*What is needed*. Set out exactly every line of the entries below, starting at the line that holds "[0.00-1.00s]" and stopping after the line that holds "Transcript: to connect".

--

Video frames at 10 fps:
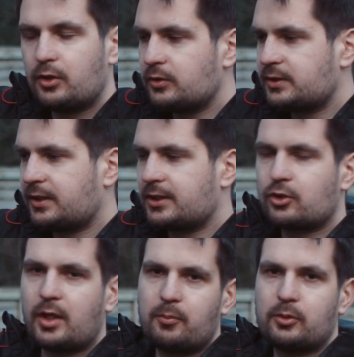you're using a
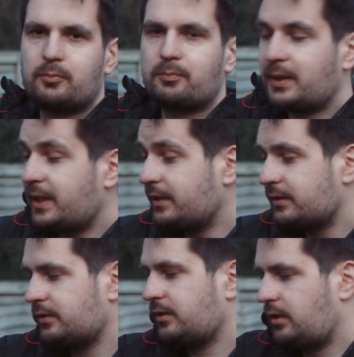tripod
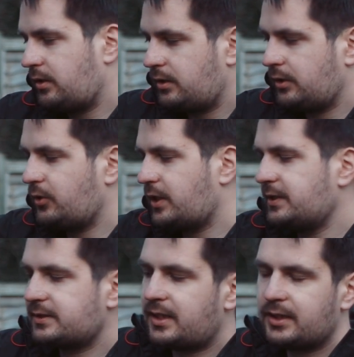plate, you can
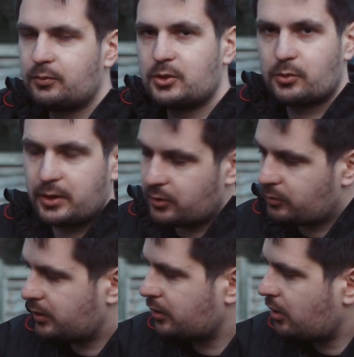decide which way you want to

--

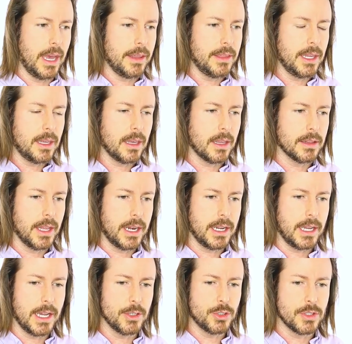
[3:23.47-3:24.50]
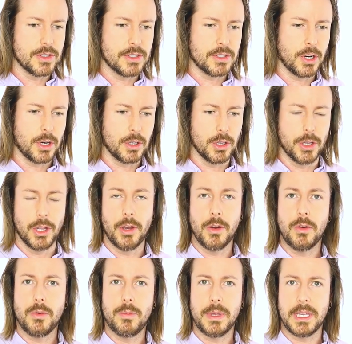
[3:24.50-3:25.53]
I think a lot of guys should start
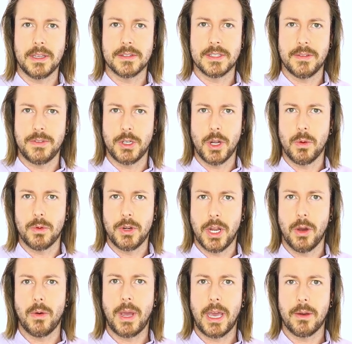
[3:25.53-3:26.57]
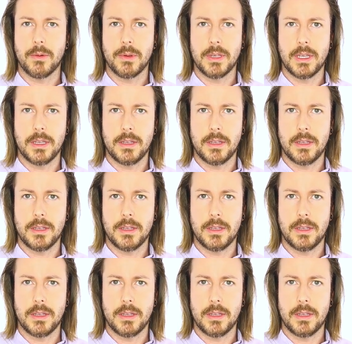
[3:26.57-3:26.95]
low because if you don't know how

--

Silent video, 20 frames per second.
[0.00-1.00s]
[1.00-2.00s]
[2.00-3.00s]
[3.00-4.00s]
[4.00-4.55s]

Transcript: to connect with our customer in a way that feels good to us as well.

--

*Reply to the exercise*.
[0.00-1.00s]
[1.00-2.00s]
[2.00-3.00s]
[3.00-4.00s]
[4.00-4.55s]

Transcript: to connect with our customer in a way that feels good to us as well.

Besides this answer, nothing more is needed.